Much of the data inputted requires context or guidance. Otherwise, you might end up with a blank map. If this happens, you have to go back and add another column to help better explain the data. Similarly, Excel cannot support street address mapping — just high-level geographic data. This means maps may not be as detailed or dimensional as you need.
eSpatial geographic heat maps
While maps are just one small feature of Excel, maps are what eSpatial was built for. When it comes to heat mapping, eSpatial is an intuitive and simple tool allowing you to create both regional and hot spot geographic heat maps.
Hot spot map
You can either upload your data directly from an existing Excel spreadsheet, or use the “Add Data” tool directly in eSpatial. From here, you leverage the Control Panel to choose the style of map you want to create, as well as the colors the map will display.
The Style and Color menu allows you to set specific values depending on their chosen colors, including thresholds for light or dark colors. You can even customize the transparency of your colors, to ensure that everything is visible and easy to understand. There is a toggle switch in this menu to turn on the visual heat map capability.
From here, you can include other optional features, including overlap pins or color snapping. Otherwise, simply provide a title, save the map to the eSpatial library and the process is complete.
Regional heat map
This type of map is similarly simple to create in eSpatial. After uploading data to the eSpatial platform, you click the Analyze button and select Regional Heatmap (this panel also enables other types of data analysis, such as bubble maps, aggregate value, radius and more).

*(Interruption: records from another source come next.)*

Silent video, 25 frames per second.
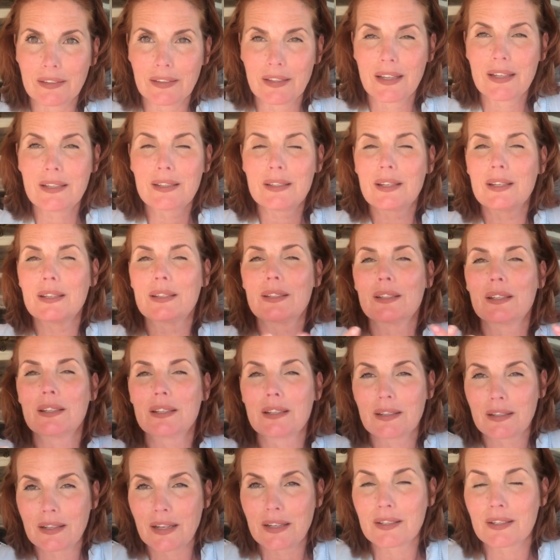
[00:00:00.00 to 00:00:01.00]
That's
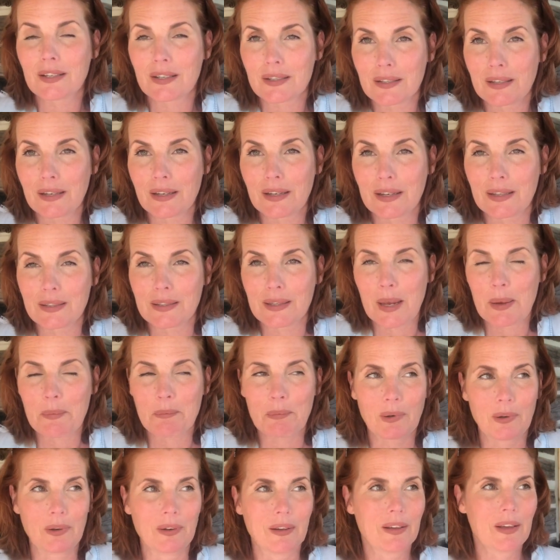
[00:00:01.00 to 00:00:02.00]
just an
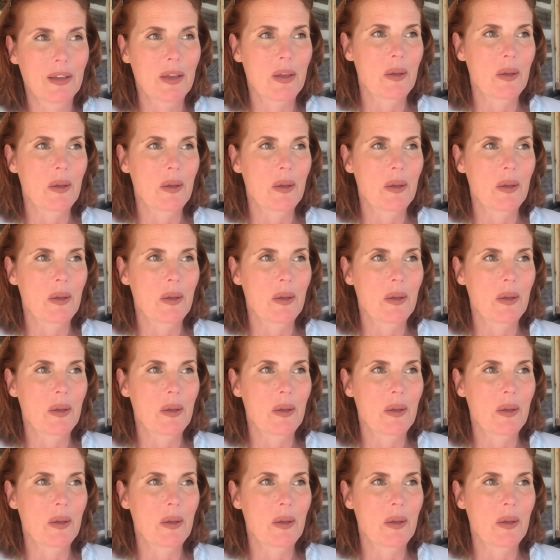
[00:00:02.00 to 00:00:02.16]
example.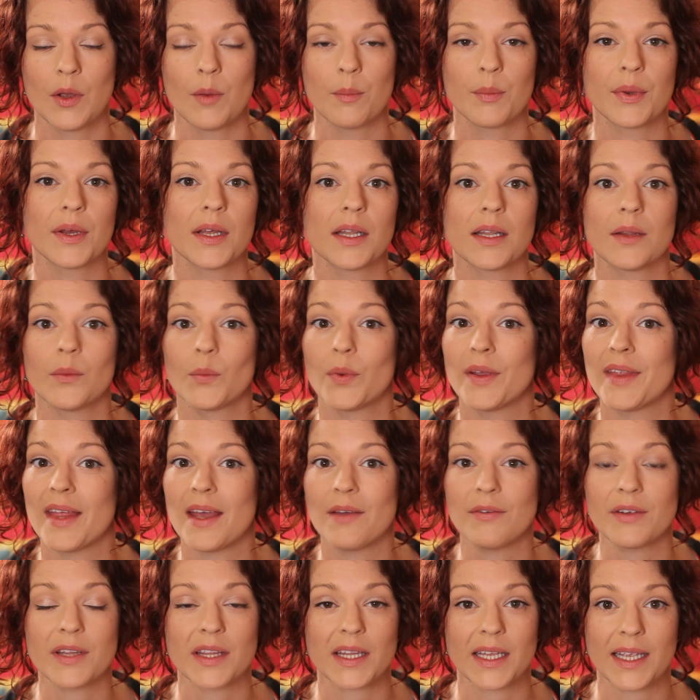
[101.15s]
But with
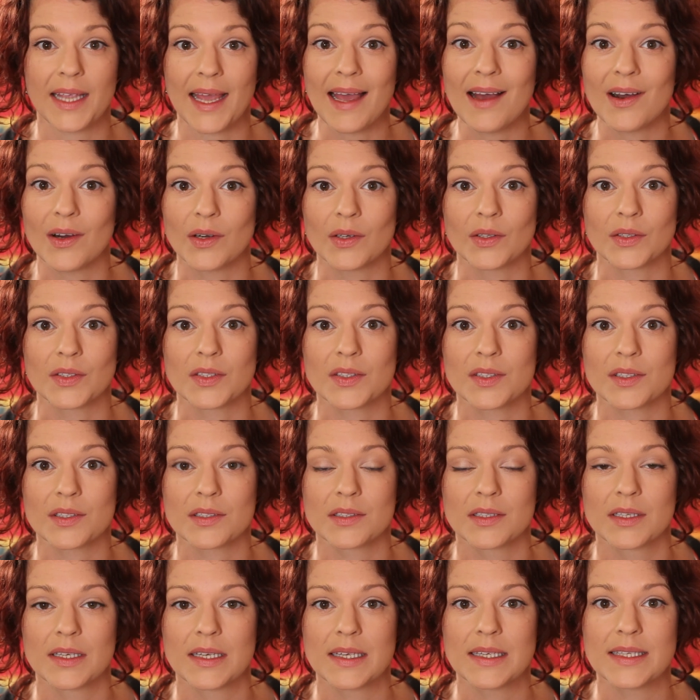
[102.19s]
everything else,
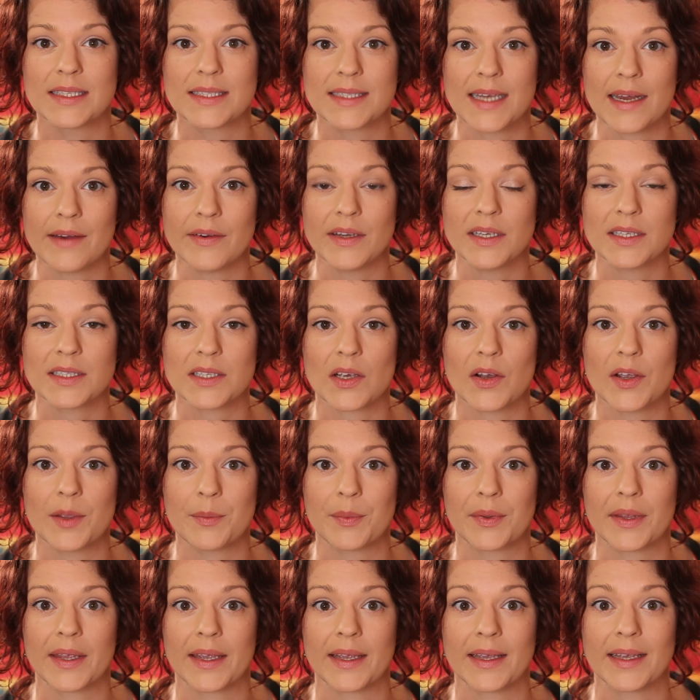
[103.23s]

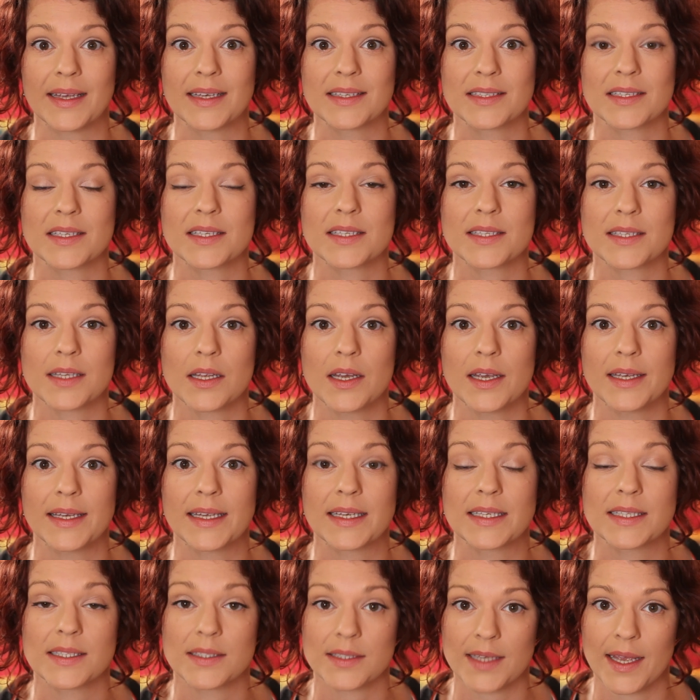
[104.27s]
stereotyping is a
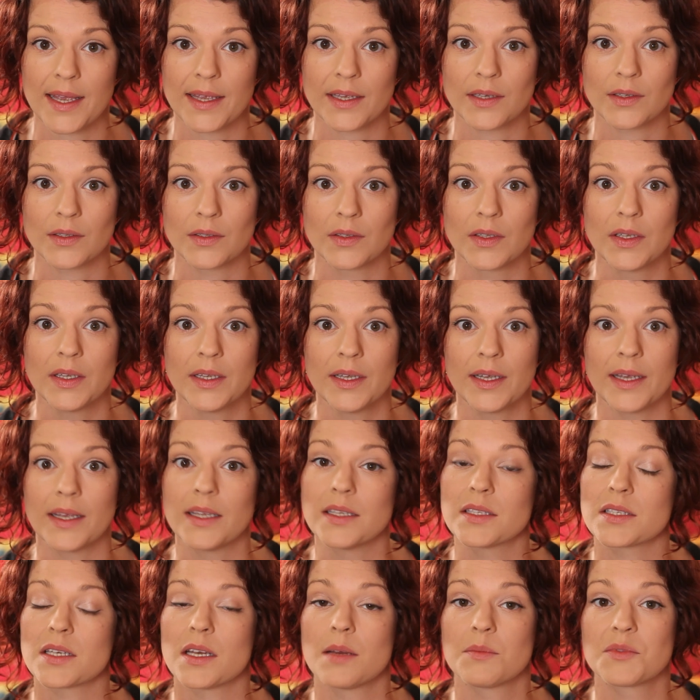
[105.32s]
sliding scale
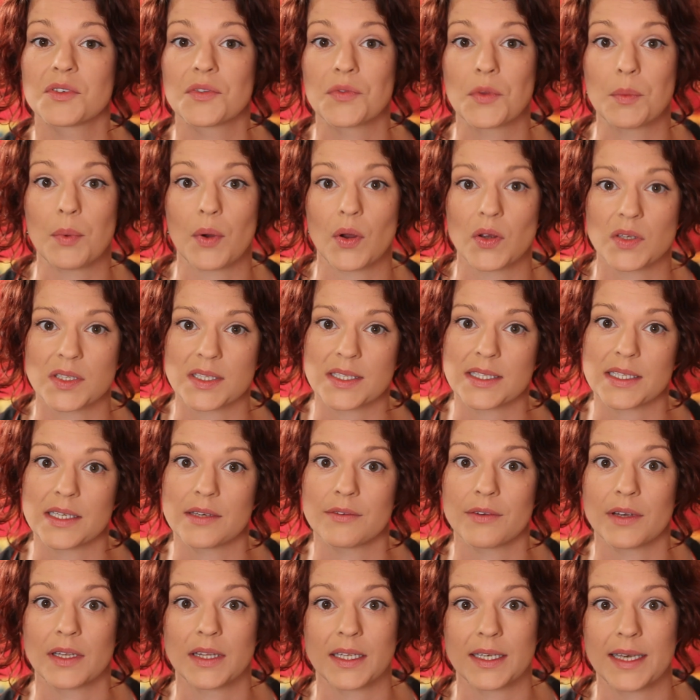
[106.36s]
in terms of the
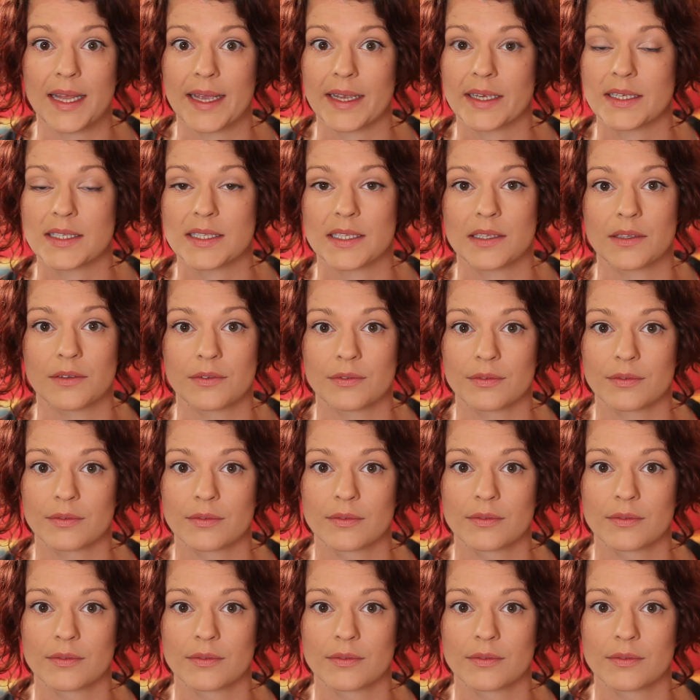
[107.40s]
positive and the negative.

Next, you can adjust the boundaries of your map, through your own pre-built territory maps, or specific regions like certain states or countries. If you don’t have your own datasets to plot in the regional map, you can use the eSpatial datastore and select from a range of third-party datasets.
Once the data and boundaries are set, simply click “Complete” and the map will generate.
Geographical heat mapping: Essential features
In addition to an intuitive and simple-to-understand user interface and experience, eSpatial offers some more key features for geographical heat mapping:
- The ability to use your own data, or a dataset from the eSpatial datastore. Even if you don’t quite have your own regional dataset established, you can still use the heat mapping feature using an available dataset.
- Street address mapping. Whereas Excel doesn’t support this, eSpatial enables you to plot out relevant street addresses, displayed as pins on regional heat maps.
- Simple sharing and publishing. eSpatial makes it easy to share and collaborate on geographic heat maps, so you can show this data to the entire team.
If Excel is limiting your heat mapping activities, you could benefit from a dedicated enterprise solution like eSpatial.